97年5月、伊良部はロッテ、パドレスとの三角トレードでヤンキース入りした。しかし通訳はおらず、伊良部のマイナー行脚へ同行するビリー・コナーズ投手コーチ顧問、アーサー・リッチマン広報、吉田一郎専属トレーナーの世話役もいなかった。コウタは伊良部も含め4人を乗せたバンの運転手も兼務。マイナーリーグを転戦する。

「後に当時のジョージ・スタインブレナー・オーナーも『申し訳なかった』と謝っていたけど、調整を急がせて球宴明けのタイガース戦(7月10日、ニューヨーク)でメジャーデビューさせることが最初から決まってしまっていた。無謀ですよね」。1Aタンパから2Aノーウィッチ、3Aコロンバスへと移動しても、伊良部の状態は100%には至らなかった。

しかもコウタは、伊良部の中にあるコンプレックスを感じ取っていた。小さな町を回るマイナーリーグでは、試合後まで開いているレストランは限られる。近くのバーの厨房(ちゅうぼう)で軽食を作ってもらい、食べたりもした。伊良部は食事については文句ひとつ言わなかった。

食べ物には無頓着だったが、他人の目には過敏に反応した。「伊良部くんは『こいつオレのことバカにしてるでしょ?』みたいに言うことがよくあった。でも、そういうコンプレックスは分かるんだ。私も子供のころからたくさん嫌な目に遭ってきて。彼もそうだっただろうし」。

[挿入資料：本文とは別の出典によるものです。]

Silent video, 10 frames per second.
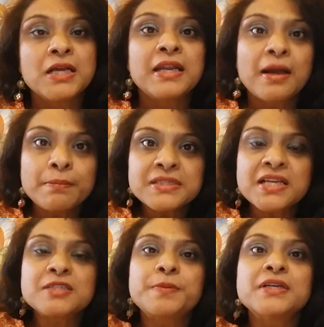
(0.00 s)
Number
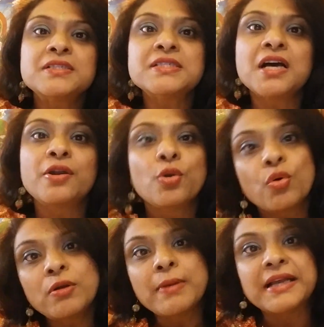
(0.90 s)
six persons are
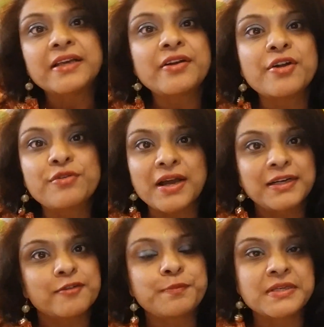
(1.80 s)
known by their
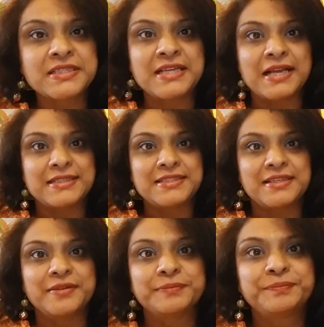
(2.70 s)
attractive personality.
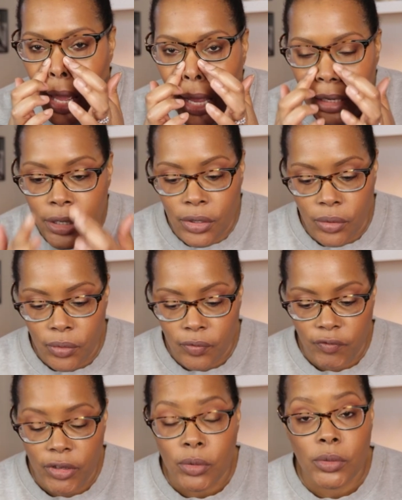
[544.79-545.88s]
I don't
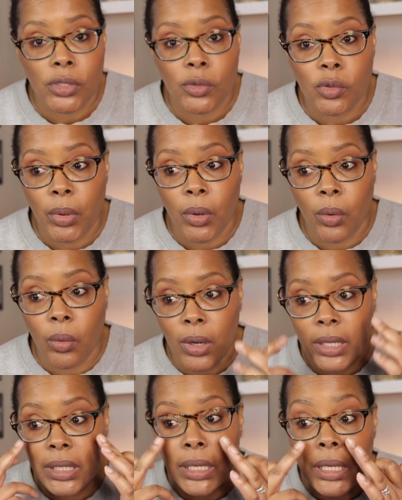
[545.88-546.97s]
feel super
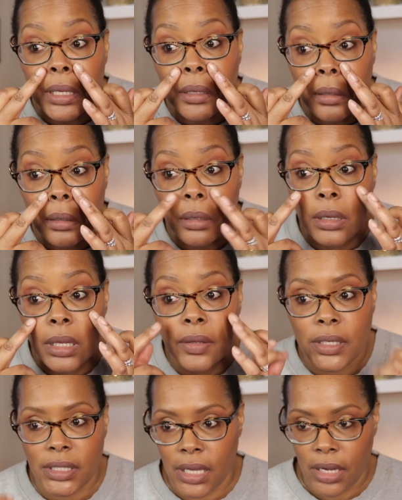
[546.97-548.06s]
oily in
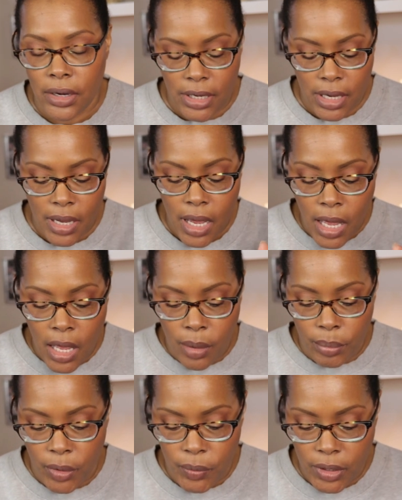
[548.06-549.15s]
this area,
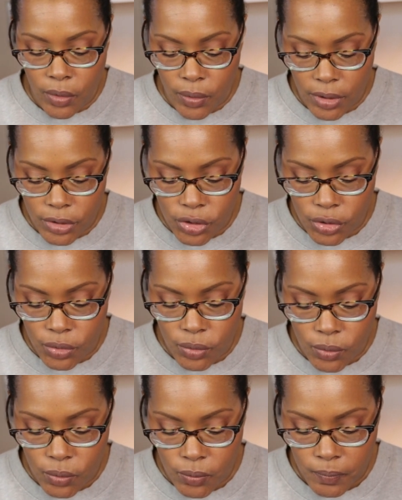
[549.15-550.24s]
but we're going to
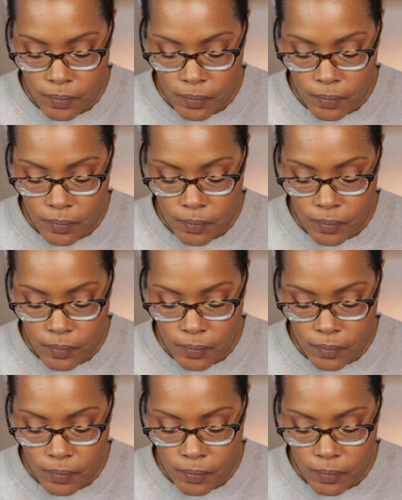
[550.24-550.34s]
do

球宴期間中にはジョー・ジラルディが帰省せずにヤンキースタジアムに残り、投球練習に付き合ってくれた。メジャー初戦のタイガース戦では6回2/3を投げて初勝利。トーリ監督の配慮で回の途中で降板し、ファンから盛大なスタンディングオベーションを受けた。順風満帆なスタートに見えたが、徐々に歯車がかみ合わなくなっていった。(敬称略=つづく)【千葉修宏】

◆コウタ(本名・石島浩太)1962年(昭37)3月15日、東京生まれ。ダイエー、西武の通訳、渉外担当、ヤンキース環太平洋業務部長などを歴任。07年に性別適合手術を受け女性に。現在は女優、俳優長谷川初範のバンド「Parallel World」のギタリスト、映像配給会社で英テレビ局の日本向け担当も務める。